An interest in melding different idioms is also present in Hearne’s Law of Mosaics, which promises the “climactic moments from Adagio for Strings and The Four Seasons, slowed down and layered on top of one another” in one of its movement titles. In the accompanying notes (a refreshingly unpretentious email thread between Hearne, Norman, and musicologist Ryan Dohoney), Hearne points to hip-hop’s use of sampling as an inspiration for his own methods, which involved using a digital audio workstation to manipulate and combine the source recordings, before transcribing the results in musical notation.
There is an undeniable majesty to this work, one akin to the spectacle offered by nature itself.
The music emerges as an infectious network of quotations and allusions, beautifully rendered by the ensemble, here in full string orchestra formation. The musicians seamlessly conform to the rapidly changing styles of the sources, quoting inflections, timbre, and articulation in addition to themes and harmony, and often generating sounds that fooled me into assuming the presence of actual electronic tracks.
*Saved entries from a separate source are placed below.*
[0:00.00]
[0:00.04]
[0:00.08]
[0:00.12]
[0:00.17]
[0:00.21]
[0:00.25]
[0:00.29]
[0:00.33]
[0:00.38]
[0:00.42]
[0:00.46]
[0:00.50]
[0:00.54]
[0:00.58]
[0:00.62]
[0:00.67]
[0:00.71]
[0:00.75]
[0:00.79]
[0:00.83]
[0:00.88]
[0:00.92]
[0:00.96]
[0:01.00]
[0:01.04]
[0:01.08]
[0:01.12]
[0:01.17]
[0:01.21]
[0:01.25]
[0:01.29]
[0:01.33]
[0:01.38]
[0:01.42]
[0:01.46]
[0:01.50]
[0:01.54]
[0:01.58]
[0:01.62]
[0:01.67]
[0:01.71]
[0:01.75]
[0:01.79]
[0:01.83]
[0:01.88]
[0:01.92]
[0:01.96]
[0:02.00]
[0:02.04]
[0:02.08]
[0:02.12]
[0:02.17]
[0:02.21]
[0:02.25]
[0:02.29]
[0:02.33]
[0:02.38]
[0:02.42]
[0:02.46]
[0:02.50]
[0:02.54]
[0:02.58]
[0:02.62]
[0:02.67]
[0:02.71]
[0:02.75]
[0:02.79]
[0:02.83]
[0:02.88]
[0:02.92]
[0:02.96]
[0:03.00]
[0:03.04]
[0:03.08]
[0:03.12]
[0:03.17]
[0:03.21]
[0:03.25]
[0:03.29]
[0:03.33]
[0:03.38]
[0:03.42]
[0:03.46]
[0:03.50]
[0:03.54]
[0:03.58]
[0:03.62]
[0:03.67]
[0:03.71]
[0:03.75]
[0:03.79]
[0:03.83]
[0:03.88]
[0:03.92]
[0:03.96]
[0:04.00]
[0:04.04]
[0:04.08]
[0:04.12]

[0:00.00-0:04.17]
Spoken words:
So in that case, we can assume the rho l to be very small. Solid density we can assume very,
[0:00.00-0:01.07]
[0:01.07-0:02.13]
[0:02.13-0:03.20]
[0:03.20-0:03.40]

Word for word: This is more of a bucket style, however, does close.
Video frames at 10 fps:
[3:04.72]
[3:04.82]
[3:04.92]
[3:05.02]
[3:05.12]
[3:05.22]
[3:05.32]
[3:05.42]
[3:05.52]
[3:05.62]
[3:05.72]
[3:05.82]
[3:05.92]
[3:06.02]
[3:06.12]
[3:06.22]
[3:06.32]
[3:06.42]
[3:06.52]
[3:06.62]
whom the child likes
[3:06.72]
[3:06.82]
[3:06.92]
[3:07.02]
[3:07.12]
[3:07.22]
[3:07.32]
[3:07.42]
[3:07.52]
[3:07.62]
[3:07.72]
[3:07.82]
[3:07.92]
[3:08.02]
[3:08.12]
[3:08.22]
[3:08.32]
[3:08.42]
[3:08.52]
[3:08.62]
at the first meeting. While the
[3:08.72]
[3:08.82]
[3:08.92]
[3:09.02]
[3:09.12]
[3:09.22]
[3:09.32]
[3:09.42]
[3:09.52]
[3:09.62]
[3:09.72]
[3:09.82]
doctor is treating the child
A fitting if more boisterous companion to Norman’s offering, Hearne’s work completes an album that rewards both upon immediate and repeated listenings.
Hyenas in the Temple of Pleasure
To further affirm the variety and general well-being of contemporary American compostion, Andrew McIntosh’s debut monographic recording Hyenas in the Temples of Pleasure returns to more strictly experimental aesthetics. The album pairs the title track, a work for pianos and percussion commissioned and performed by Yarn/Wire, with a set of eight Symmetry Etudes for two clarinets and violin, split in two groups of four to flank the titular work.
The Etudes explore a wide range of acoustical phenomena, including just intonation, difference tones, and the relationship between pitch and rhythmic ratios. Each opens the door onto a magical microcosm, inviting the listener to participate in the discovery. I especially enjoyed the playful mensuration canons of nos. II and VI. This kind of sonic research attitude recurs like a leitmotif in the history of American music, and McIntosh’s fresh contributions to the genre belong alongside previous examples by Henry Cowell, James Tenney, and others.
The instrumentation of Hyenas in the Temples of Pleasure, on the other hand, forces McIntosh to partially forsake his reliance on rational tunings as a compositional anchor. The result is a freer, less systematic work, which maintains the same inquisitive approach to sound, timbre, and resonance. The production is meticulous, the soundscapes rich and immersive. One word of caution: Some of the sonorities, especially in the Etudes, can get quite intense in both volume and frequency — in some ways, this is music that plays you.